Collection entries —
• • • •

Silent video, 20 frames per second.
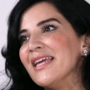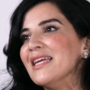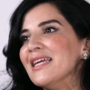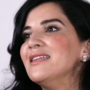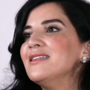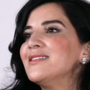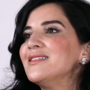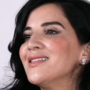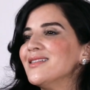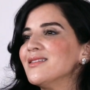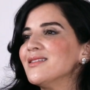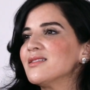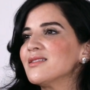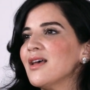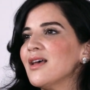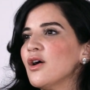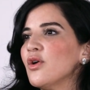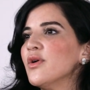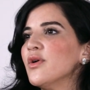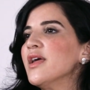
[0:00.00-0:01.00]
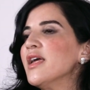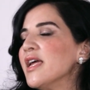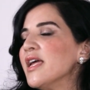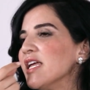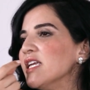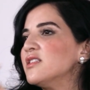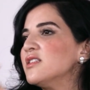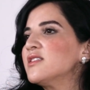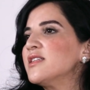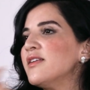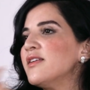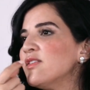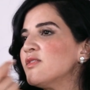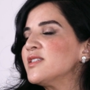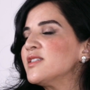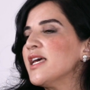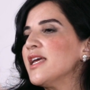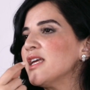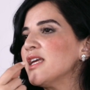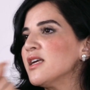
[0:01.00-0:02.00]
into the cell, instead of
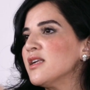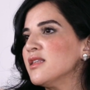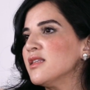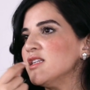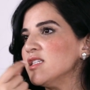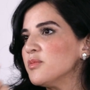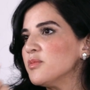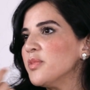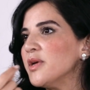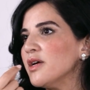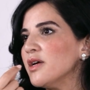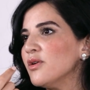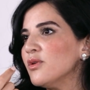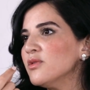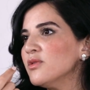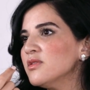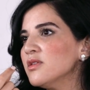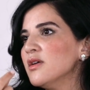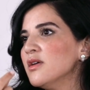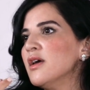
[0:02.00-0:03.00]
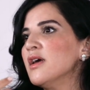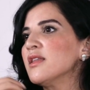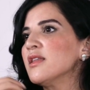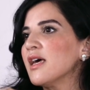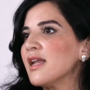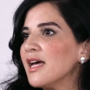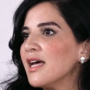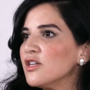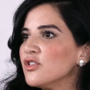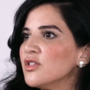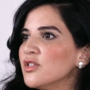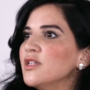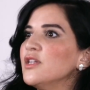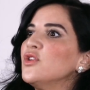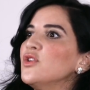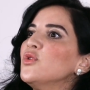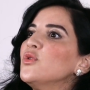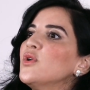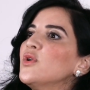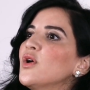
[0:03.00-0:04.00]
taking these pills that actually
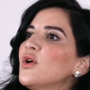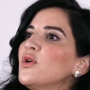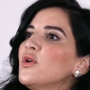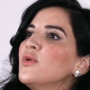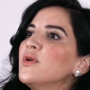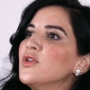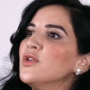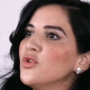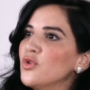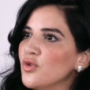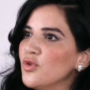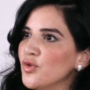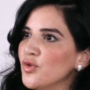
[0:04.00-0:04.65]
you go and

• • • •

Aim of the exercise — Please, without any pictures, print each entry exactly.

Written answer —
Silent video, 20 frames per second.
[0:00.00-0:01.00]
[0:01.00-0:02.00]
into the cell, instead of
[0:02.00-0:03.00]
[0:03.00-0:04.00]
taking these pills that actually
[0:04.00-0:04.65]
you go and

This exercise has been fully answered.